Check manual page of df
Used Space and Inodes in Filesystems
Distribution | Official part of Checkmk |
---|---|
License | GPLv2 |
Supported Agents | Linux Windows AIX Solaris OpenVMS Hpux Freebsd Netbsd Openbsd Macosx |
Beware: on Linux and UNIX systems the filesystem might reserve a certain
amount for root (typical is 5%). This checks considers that reserved space
as used. This is consistent with the percentage-column in the output of df
on most distributions. So your filesystem might be at 100% in a situation
where root still has 5% free space available. On some distributions, df
seems to use the user allocatable space instead of the total filesystem size
as base for the percentage calculation, this might result in differences
between the percentage values shown by that df
version and the value
shown in Checkmk. From our point of view, the calculation of Checkmk is
more accurate.
Inodes:
if the agent provides a df
subsection for inodes
, this check
measures the inodes usage. Thresholds default to (10%, 5%) remaining inodes and
can be set/changed in ruleset filesystems
.
Trends:
This checks supports filesystem trends
. This means that the df
check
is able to compute the change
of the used space over the time and can
make a forecast into the future. It can estimate the time when
the filesystem will be full.
In the default configuration the check will compute the trend based on the data of the last 24 hours using an exponential moving average that gives more recent data a higher weight. Also data beyond the 24 hours will to some small degree be reflected in the computation. The advantage of this algorithm is an implementation, which does not need any access to any RRDs or similar storage.

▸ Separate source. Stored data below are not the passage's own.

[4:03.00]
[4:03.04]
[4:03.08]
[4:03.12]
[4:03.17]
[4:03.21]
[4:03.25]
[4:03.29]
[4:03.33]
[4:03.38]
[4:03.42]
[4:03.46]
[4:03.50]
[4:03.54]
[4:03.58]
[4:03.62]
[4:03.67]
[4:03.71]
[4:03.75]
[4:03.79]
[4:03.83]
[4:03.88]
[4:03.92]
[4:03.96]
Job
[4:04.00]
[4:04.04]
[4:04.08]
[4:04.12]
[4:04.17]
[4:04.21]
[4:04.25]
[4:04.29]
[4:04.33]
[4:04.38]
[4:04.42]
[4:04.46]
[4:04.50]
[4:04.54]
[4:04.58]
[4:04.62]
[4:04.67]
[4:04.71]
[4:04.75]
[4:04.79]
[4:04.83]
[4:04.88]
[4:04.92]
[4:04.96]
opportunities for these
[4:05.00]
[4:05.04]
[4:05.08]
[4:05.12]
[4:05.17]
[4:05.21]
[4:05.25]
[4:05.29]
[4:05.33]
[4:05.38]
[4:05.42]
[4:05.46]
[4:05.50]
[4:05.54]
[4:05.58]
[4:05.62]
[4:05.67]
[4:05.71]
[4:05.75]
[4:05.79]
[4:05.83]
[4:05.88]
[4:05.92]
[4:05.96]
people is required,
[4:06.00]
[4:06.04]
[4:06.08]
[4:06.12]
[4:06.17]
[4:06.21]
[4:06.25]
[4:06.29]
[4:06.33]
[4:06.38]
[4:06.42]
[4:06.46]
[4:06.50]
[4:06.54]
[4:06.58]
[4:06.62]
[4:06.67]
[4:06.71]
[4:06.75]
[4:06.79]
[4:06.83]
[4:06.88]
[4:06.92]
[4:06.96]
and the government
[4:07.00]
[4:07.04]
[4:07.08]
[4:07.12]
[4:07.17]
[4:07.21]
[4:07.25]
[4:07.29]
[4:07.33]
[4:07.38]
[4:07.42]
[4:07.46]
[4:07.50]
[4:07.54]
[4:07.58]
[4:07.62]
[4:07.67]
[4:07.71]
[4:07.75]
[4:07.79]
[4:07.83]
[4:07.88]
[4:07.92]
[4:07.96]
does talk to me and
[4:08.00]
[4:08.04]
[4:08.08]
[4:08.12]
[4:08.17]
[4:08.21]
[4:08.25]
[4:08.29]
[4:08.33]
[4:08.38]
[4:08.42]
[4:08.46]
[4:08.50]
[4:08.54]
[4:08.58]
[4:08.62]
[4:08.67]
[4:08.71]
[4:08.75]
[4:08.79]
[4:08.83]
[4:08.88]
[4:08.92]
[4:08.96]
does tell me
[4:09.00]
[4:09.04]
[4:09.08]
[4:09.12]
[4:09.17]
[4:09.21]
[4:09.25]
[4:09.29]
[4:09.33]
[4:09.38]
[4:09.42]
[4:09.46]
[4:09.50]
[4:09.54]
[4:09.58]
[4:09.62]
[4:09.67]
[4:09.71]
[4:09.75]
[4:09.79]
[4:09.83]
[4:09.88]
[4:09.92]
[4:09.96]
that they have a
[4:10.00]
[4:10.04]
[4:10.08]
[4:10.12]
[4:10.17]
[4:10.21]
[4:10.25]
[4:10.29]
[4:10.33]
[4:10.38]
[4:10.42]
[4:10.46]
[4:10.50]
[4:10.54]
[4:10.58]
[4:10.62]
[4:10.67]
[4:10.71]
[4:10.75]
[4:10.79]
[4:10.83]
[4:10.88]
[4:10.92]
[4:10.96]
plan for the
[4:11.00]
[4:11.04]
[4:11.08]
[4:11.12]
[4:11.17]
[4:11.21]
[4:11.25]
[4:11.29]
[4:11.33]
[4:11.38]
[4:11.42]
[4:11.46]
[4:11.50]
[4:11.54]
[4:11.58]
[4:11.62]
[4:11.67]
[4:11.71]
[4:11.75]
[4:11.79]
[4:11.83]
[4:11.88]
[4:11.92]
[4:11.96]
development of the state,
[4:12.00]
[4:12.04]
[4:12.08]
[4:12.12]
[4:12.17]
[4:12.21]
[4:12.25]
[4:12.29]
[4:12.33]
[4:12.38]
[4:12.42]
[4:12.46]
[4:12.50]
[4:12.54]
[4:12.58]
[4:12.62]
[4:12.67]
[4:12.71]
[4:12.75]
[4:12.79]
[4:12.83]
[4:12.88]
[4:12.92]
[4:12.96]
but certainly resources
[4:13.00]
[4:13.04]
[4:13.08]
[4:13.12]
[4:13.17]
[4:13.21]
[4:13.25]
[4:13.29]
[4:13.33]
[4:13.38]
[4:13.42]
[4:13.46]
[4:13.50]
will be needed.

Please note that when a filesystem is started to be monitored, the trend of the past is unknown. It will take at least one trend range of time until the trend stabilises and approximately reflects the reality.
Grouping:
In some situations you do not want to monitor a single
filesystem but a group of filesystems forming a pool.
Only the total usage of the pool is of interest. The df
check supports pools
by defining groups. For each group you specify a name and a list
of globbing patterns (path patterns containing *
, ?
and [...]
). The name
is being used as the check item. All filesystems that match one of
the patterns are part of the pool. You can specify both patterns for including
and excluding filesystems from a group.
When using auto discovery you specify the groups with the ruleset
"Filesystem Discovery". When configuring manual checks, you specify
the list of patterns in the check parameters "patterns_include"
(for including
filesystems in the group) and "patterns_exclude"
(for excluding filesystems
from the group).
Item
The mount point of the filesystem (UNIX) or the drive letter in upper case followed by a colon (Windows). For groups the item is the name of the group.
Discovery
One service is created for each filesystem the agent reports except filesystem types listed in {inventory_df_exclude_fs}. The Windows agent only reports fixed disks. The Linux agent reports filesystems that have a size and are not of type smbfs, tmpfs, cifs or nfs. If filesystem groups are configured in the ruleset "Filesystem Discovery" and a found filesystem is matching one of the patterns of a group, then instead of a service of the single filesystem one service for the group is created. The service is the name of that group in that case.